PIVOT! One of the best scenes from the TV show Friends was Ross directing the gang to move a couch up a tiny stairwell. Its probably too soon to call for the real pivot on the direction of rates- but we had a MAJOR improvement of about .50% last week, so I couldn’t help using the analogy. RIP Matthew Perry. 

The real catalyst for the improvement was on Wednesday when the Treasury announced lower borrowing needs than expected and most importantly, they weighted most of the upcoming bond sales on the shorter-term bonds.  Signaling to the market that they will support keeping longer terms rates lower by reducing the supply side on the longer bonds.  This worked to calm the bond market and brought back investors to bonds who were exiting and stabilized the prices- at least for now. 

It’s a good time to point out that the Federal Reserve and the Treasury are two different entities that have different roles.  The Fed controls monetary policy and oversees banks. The Treasury controls fiscal policy and reports to Congress, essentially the job is to make sure the bills get paid, either with the tax revenue and/or issuing bonds to fund deficits.  We have been dominated by Fed policy until recently where fiscal policy took over the direction of mortgage rates specifically as long bonds sold off (causing rates to rise).

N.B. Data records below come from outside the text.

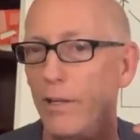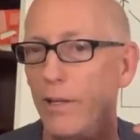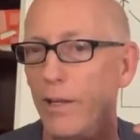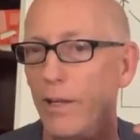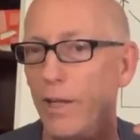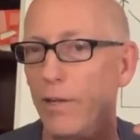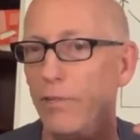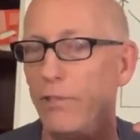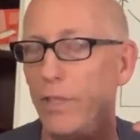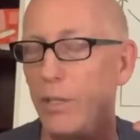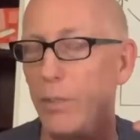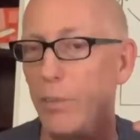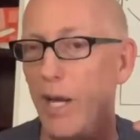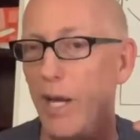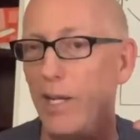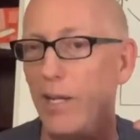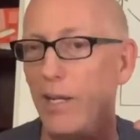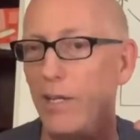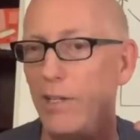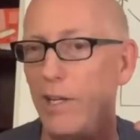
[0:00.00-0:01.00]
if you
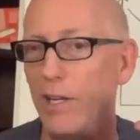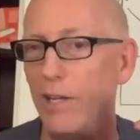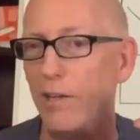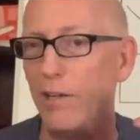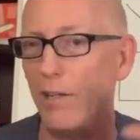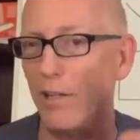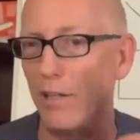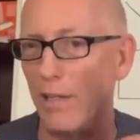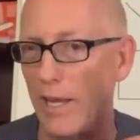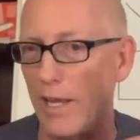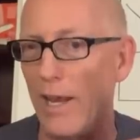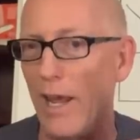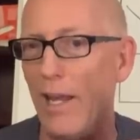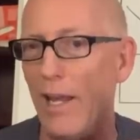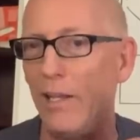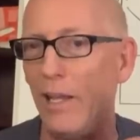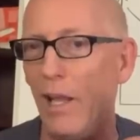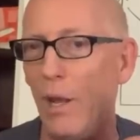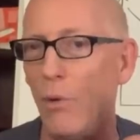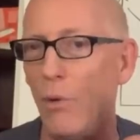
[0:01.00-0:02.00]
make a deal. And I'd
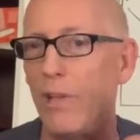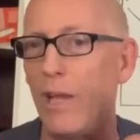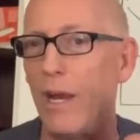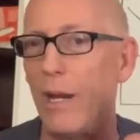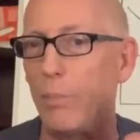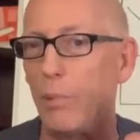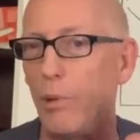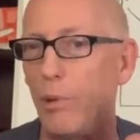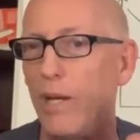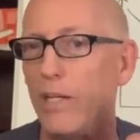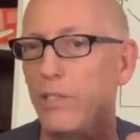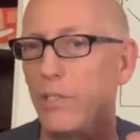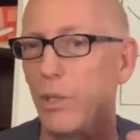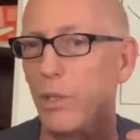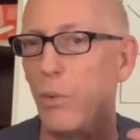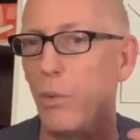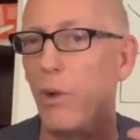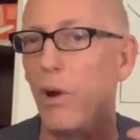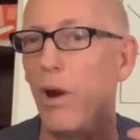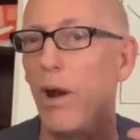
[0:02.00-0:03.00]
lower that price
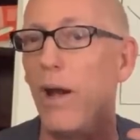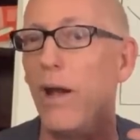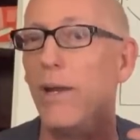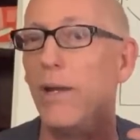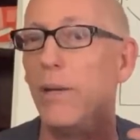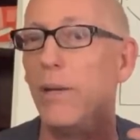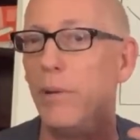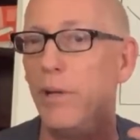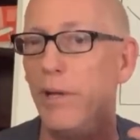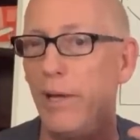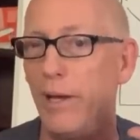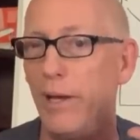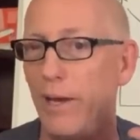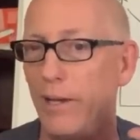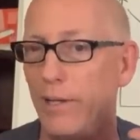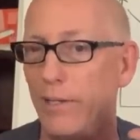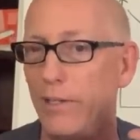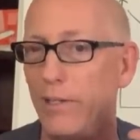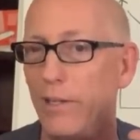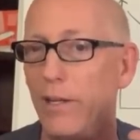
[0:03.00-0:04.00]
quite a
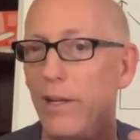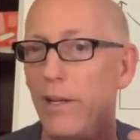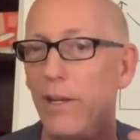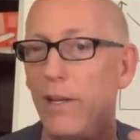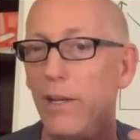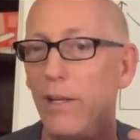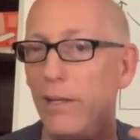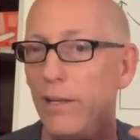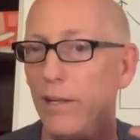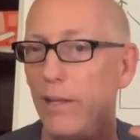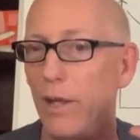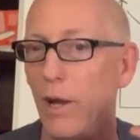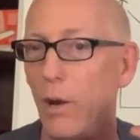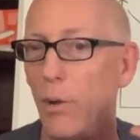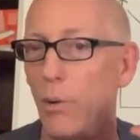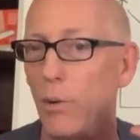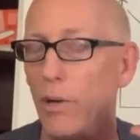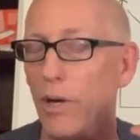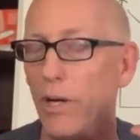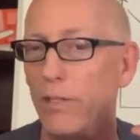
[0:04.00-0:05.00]
bit.
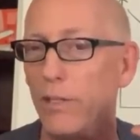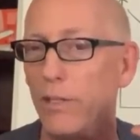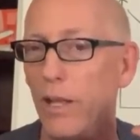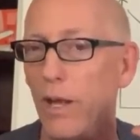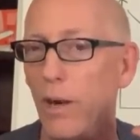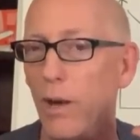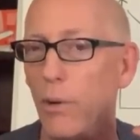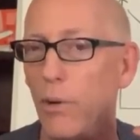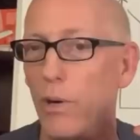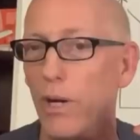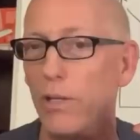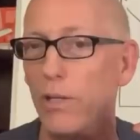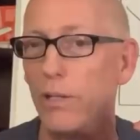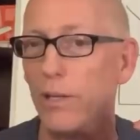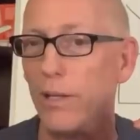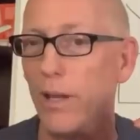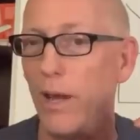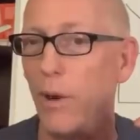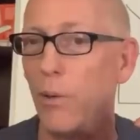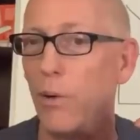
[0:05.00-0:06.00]
Lower it, lower it,
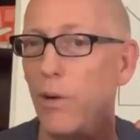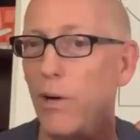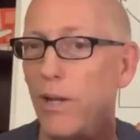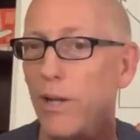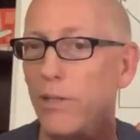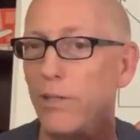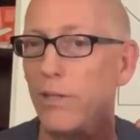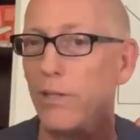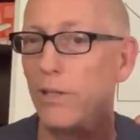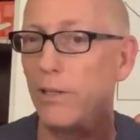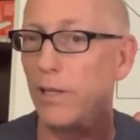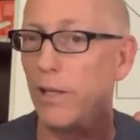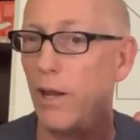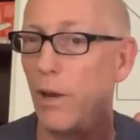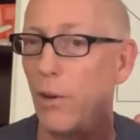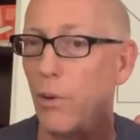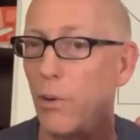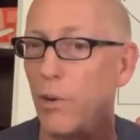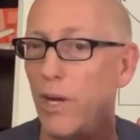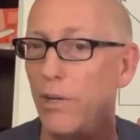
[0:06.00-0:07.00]
lower it,
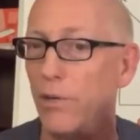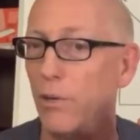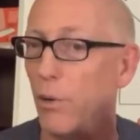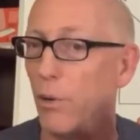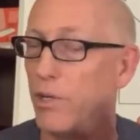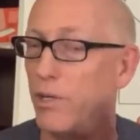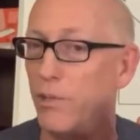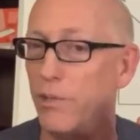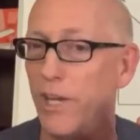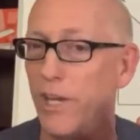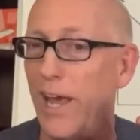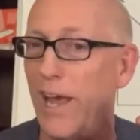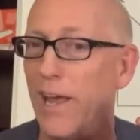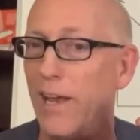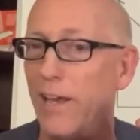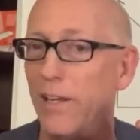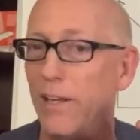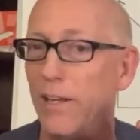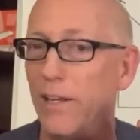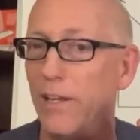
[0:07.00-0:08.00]
lower it, or you're
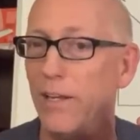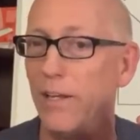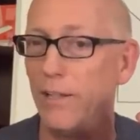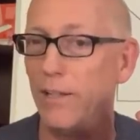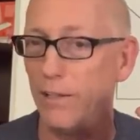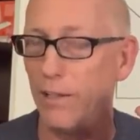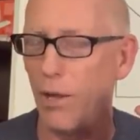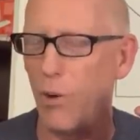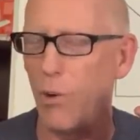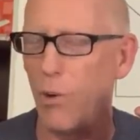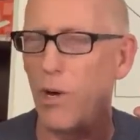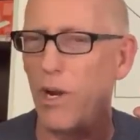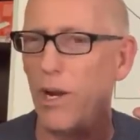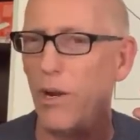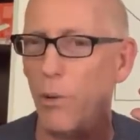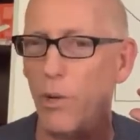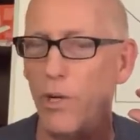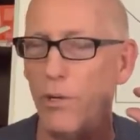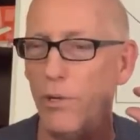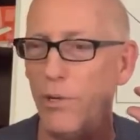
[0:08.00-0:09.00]
dead. Lower it,
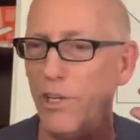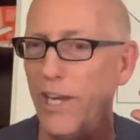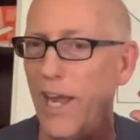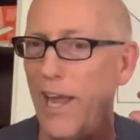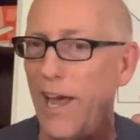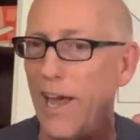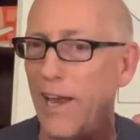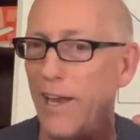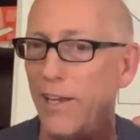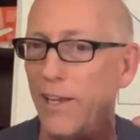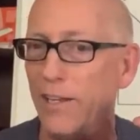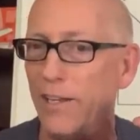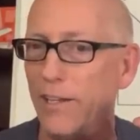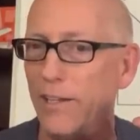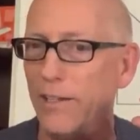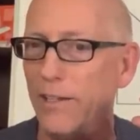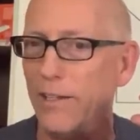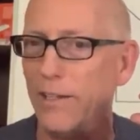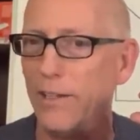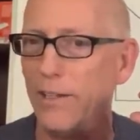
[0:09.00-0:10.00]
or you're dead.
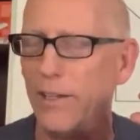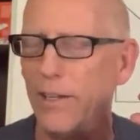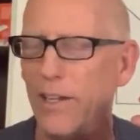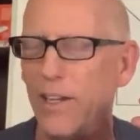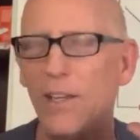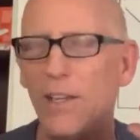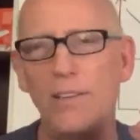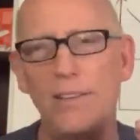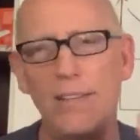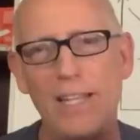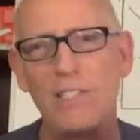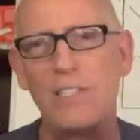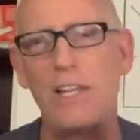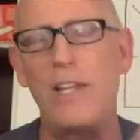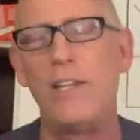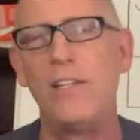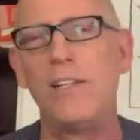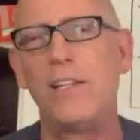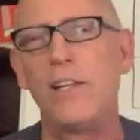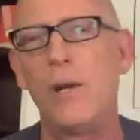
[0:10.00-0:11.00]
That's how
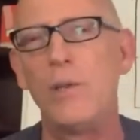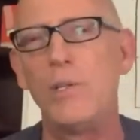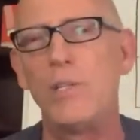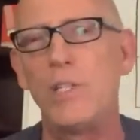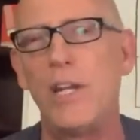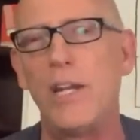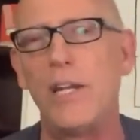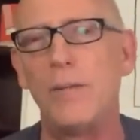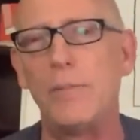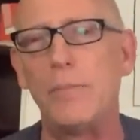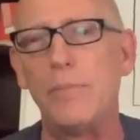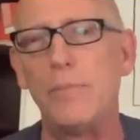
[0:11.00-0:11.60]
you negotiate.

I am clarifying the rolls of the Fed and Treasury because one of the key take aways from the FOMC meeting that concluded Wednesday afternoon was the Fed adding a phrase- “tighter financial conditions”. This refers to the Treasury and the recent bond market sell off that caused rates to rise over and above the Fed policy that we have been pointing out over the past few weeks.  They added the phrase because increased deficits that the Treasury must fund with their bond sales will slow the economy by causing rates to rise or stay elevated.  This is in addition to the already tightening credit conditions that were brought in by Fed policy.  The markets took the change in the policy statement as a confirmation that the Fed is done,  they don’t need to hike the Fed rate anymore.  Markets are now pricing in a possible cut to Fed policy by spring 2024.

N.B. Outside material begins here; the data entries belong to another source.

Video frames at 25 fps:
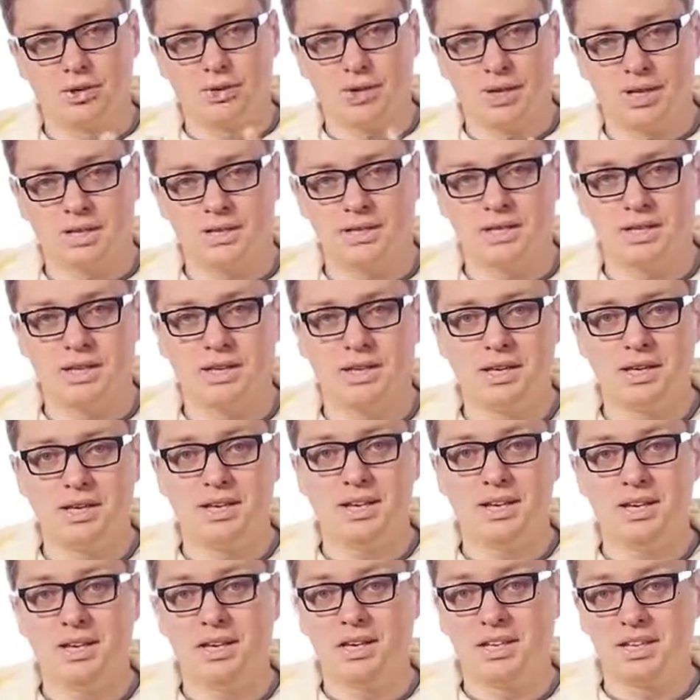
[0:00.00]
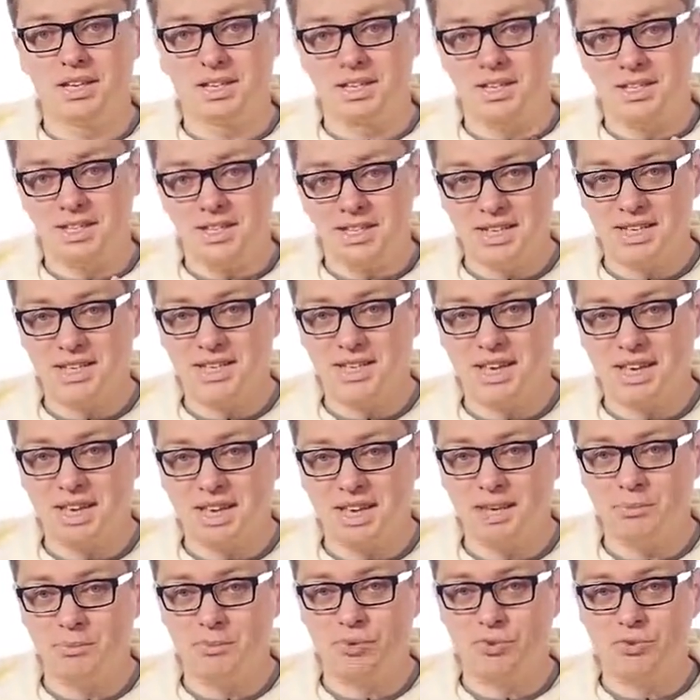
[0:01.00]
can see here, it indeed
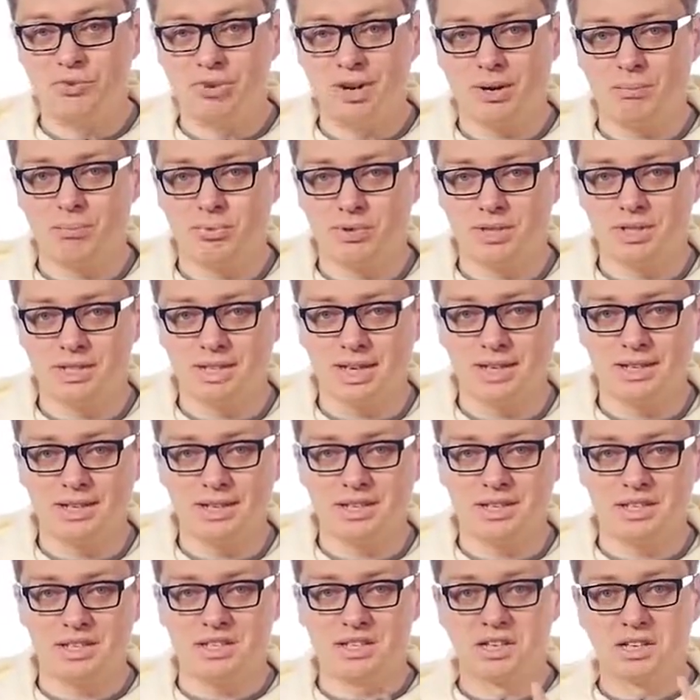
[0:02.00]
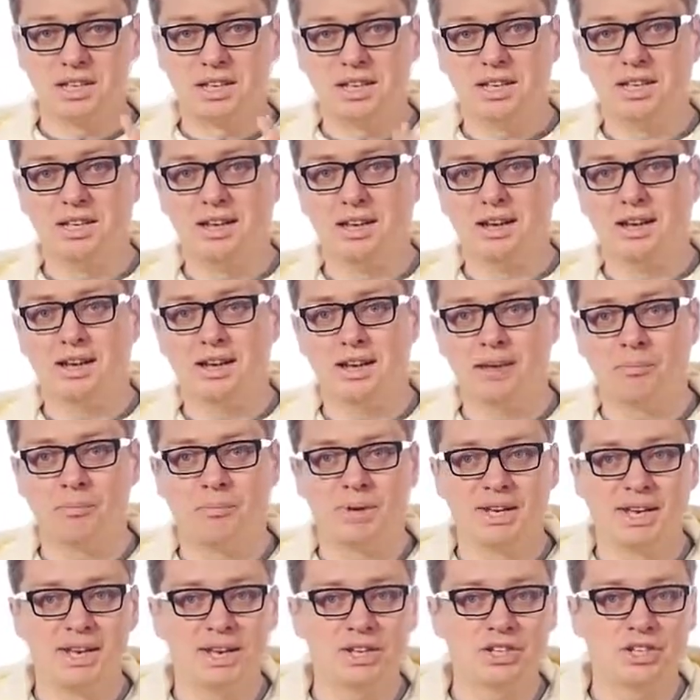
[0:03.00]
can be represented as a linear
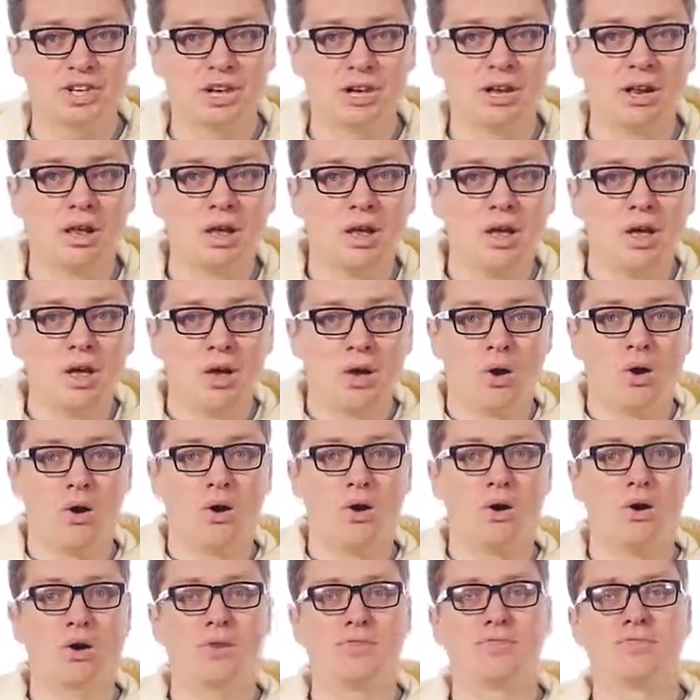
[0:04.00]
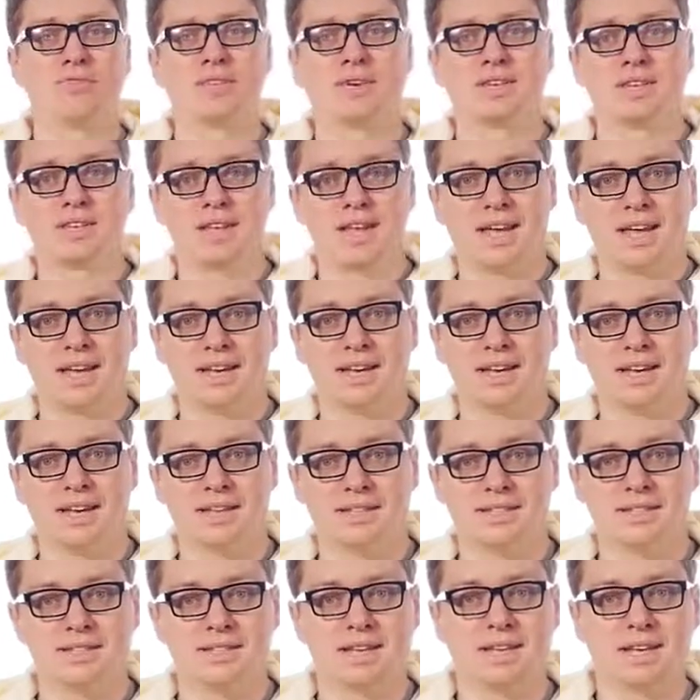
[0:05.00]
combination of 10
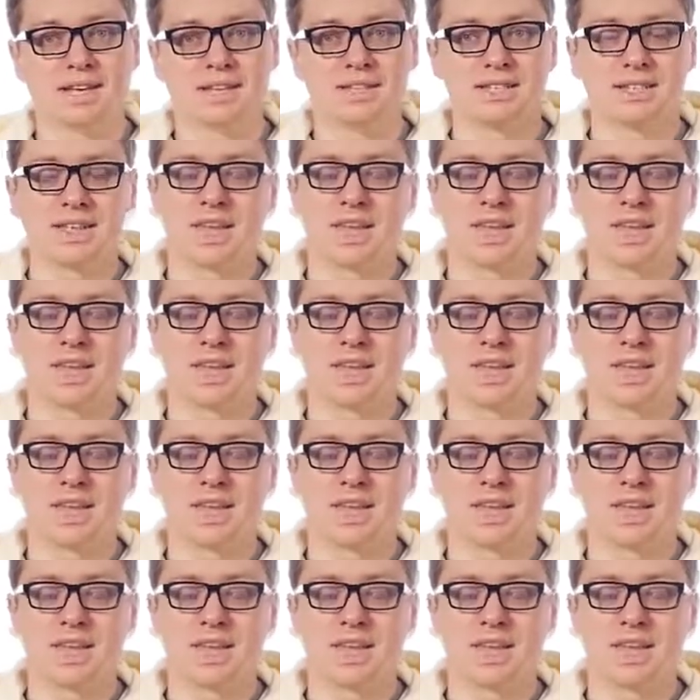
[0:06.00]
and 6.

Friday rates improved further as the employment data showed a cooling job market.  October non-farm payrolls increased 150k vs 180k expected,  September and August numbers also revised lower by 100k jobs.  Unemployment rate rose from 3.8% to 3.9% Still low unemployment, but moving up, it was 3.4% in January 2023.  Labor costs declined signaling slowing inflation.  All good news for mortgage rates.

This week the Fed has a lot of speakers out and about, if they feel the market got it wrong, they may try to double down on not being done.  We also need to see if the longer dated bonds continue to believe that the Treasury and Congress will get their act together on fiscal policy.  We will soon see if this is the real pivot we have been waiting for.